Do's and Don'ts of Communicating with Survivors of Sexual Assault
- Ensure the immediate safety of the reporting student. If the reporting student is in immediate danger, in need of immediate medical attention, or if the assault presents an immediate danger to the College community, contact 911 or Rhodes Campus Safety at 901-843-3880.
- Encourage the reporting student to seek medical attention and/or police services. The student should not be pressured to report, not report, or under-report a sexual misconduct; however, without pressuring them, inform the student that timely reporting is an important factor in a sexual assault investigation and prosecution. Make them aware that reporting the assault keeps their legal options open and may also prevent others from being assaulted. Even if the assault happened some time prior to the report the survivor my still benefit from medical care.
- Sample Language: “I’m sorry this happened. Are you open to seeking medical care?” or “Would you like help in contacting law enforcement? There are certain windows of time to collect important evidence that can be used later if you decide to pursue your legal options.”

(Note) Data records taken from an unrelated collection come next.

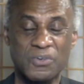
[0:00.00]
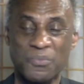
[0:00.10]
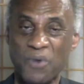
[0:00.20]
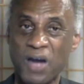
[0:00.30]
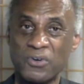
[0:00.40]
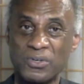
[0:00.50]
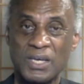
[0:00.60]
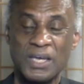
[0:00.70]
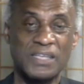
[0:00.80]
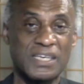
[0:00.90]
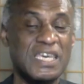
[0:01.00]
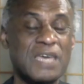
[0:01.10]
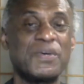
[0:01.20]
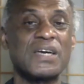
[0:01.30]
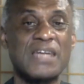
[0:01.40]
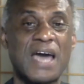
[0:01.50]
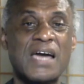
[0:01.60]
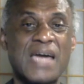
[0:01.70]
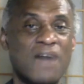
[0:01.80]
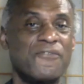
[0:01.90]
tomorrow. They're keeping an
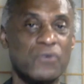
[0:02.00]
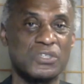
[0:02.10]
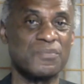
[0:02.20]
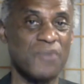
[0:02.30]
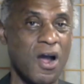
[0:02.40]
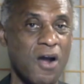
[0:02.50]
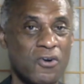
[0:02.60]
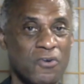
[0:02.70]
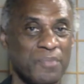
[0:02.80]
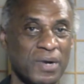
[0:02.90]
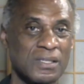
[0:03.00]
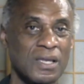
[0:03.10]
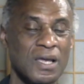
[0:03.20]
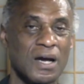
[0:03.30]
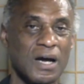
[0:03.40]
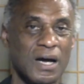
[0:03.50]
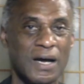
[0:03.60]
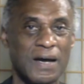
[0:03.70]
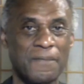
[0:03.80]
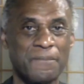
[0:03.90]
eye out for tomorrow, but
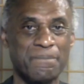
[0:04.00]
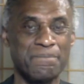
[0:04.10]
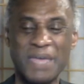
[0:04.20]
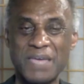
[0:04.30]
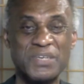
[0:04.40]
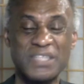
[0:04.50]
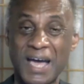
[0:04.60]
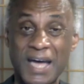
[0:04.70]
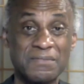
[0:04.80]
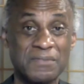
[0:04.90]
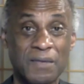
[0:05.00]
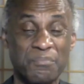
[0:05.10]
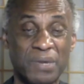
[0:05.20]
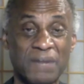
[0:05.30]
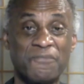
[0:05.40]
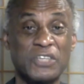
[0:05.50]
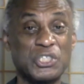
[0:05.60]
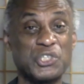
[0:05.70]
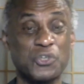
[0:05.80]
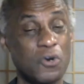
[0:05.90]
maybe not. But
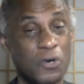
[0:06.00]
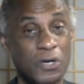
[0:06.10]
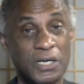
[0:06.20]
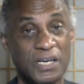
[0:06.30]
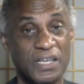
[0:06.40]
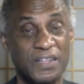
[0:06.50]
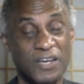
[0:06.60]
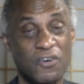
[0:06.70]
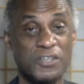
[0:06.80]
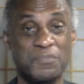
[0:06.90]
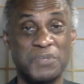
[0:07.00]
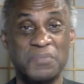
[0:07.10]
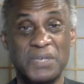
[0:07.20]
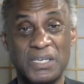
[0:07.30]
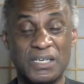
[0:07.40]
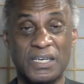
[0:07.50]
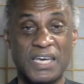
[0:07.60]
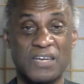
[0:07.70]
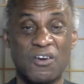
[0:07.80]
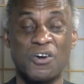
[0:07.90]
for sure, they're going to be meeting
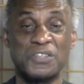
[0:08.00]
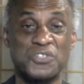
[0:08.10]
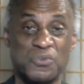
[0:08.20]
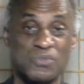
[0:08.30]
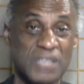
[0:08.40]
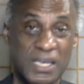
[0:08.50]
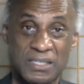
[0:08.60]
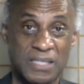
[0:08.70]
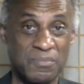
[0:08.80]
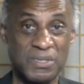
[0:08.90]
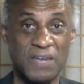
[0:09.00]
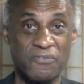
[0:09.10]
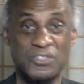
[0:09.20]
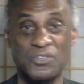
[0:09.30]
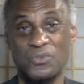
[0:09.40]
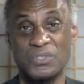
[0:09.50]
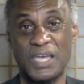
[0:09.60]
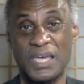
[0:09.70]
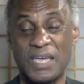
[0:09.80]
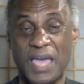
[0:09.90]
again on Tuesday. We meet every
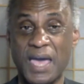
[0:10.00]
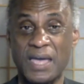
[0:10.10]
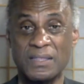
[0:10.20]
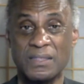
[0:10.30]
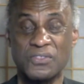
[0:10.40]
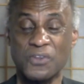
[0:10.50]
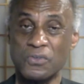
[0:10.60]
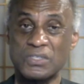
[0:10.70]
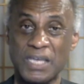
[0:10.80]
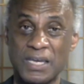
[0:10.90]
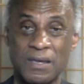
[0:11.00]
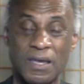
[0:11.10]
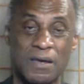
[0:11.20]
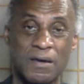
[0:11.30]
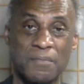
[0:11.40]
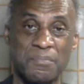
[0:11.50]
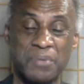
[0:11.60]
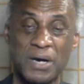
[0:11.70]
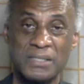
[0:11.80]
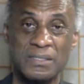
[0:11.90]
Tuesday and Thursday.
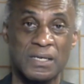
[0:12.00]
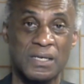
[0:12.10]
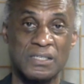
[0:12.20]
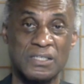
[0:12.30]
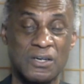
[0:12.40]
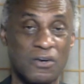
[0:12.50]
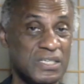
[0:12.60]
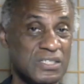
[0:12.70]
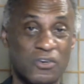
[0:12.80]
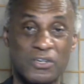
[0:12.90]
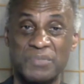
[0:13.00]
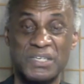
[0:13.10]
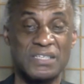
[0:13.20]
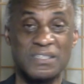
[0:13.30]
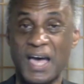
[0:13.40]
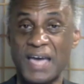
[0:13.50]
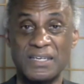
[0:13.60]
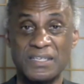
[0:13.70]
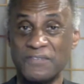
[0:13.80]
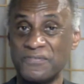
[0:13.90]
But, he's going to be
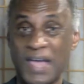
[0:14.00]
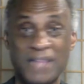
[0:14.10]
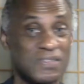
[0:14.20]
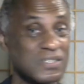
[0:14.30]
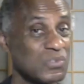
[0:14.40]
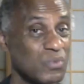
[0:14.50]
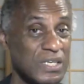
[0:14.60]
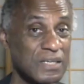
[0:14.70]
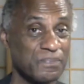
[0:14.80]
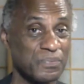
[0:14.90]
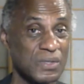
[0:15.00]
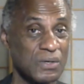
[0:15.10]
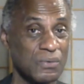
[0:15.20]
indicted, if not this week,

- Talk to the reporting student in a place that ensures privacy and conveys support:
- Sample Language: “Thank you for telling me this; I realize how hard this is. I am required by Rhodes to report this to our Title IX Coordinator. Our Coordinator and Deputy Coordinators are trained to work with students who have been assaulted. They can offer you help with whatever you choose to do or not to do. One of them will be contacting you to be sure you get any resources/assistance you need.”
- Remain nonjudgmental. Harmful or inappropriate responses to reports of sexual assault can be detrimental to the reporting student’s willingness to participate in the Title IX or police investigative process.

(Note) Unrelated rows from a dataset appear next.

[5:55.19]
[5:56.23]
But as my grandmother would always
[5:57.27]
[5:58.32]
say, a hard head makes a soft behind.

- Sample Language: “It’s not your fault;” “I believe you;” “This doesn’t change how I think of you.” If a student discloses to you, it means they trust you. This language helps to remind the student that they have support.
- Don’t ask the student questions about the assault. This is best for the reporting student personally, as we want to prevent re-traumatization. While being supportive, we want to limit the number of times the reporting student discusses the details of the incident. However, if a student wants to share, you are not required to stop them from doing so; just refrain from “interviewing” the student.
- Don’t dismiss the student’s feelings or minimize their experience. Faculty and staff who are the first to receive a report do not have the responsibility of determining whether the report was harassment/sexual misconduct or if the reporting student is being truthful. Your only responsibility to report the allegations to the Title IX Coordinator or a Deputy Coordinator immediately.
- Don’t notify persons who are not “need to know” of the report. Do not call the police unless the survivor requests or there is imminent danger. Remember, the Title IX Office is the only office that must be notified of sexual harassment or sexual misconduct. The Title IX Coordinator or Deputy Coordinators have the responsibility of making additional notifications, if any. Keeping this information confidential helps to protect the privacy of the parties involved and reduces the likelihood of retaliatory conduct.
- Don’t sit on a report because it is after hours on the weekend. If you receive a report after 5:00 p.m. on weekdays or any time over the weekend, you should still immediately report the incident through the Title IX Sexual Misconduct Reporting Form which can be found here or on Rhodes Express and inform the student of their options and resources available. Without pressuring the student, you should also encourage them to contact Campus Safety at 901-843-3880 and/or the Rhodes Counseling Center at 901-843-3128. On- and off-campus resources can be found here.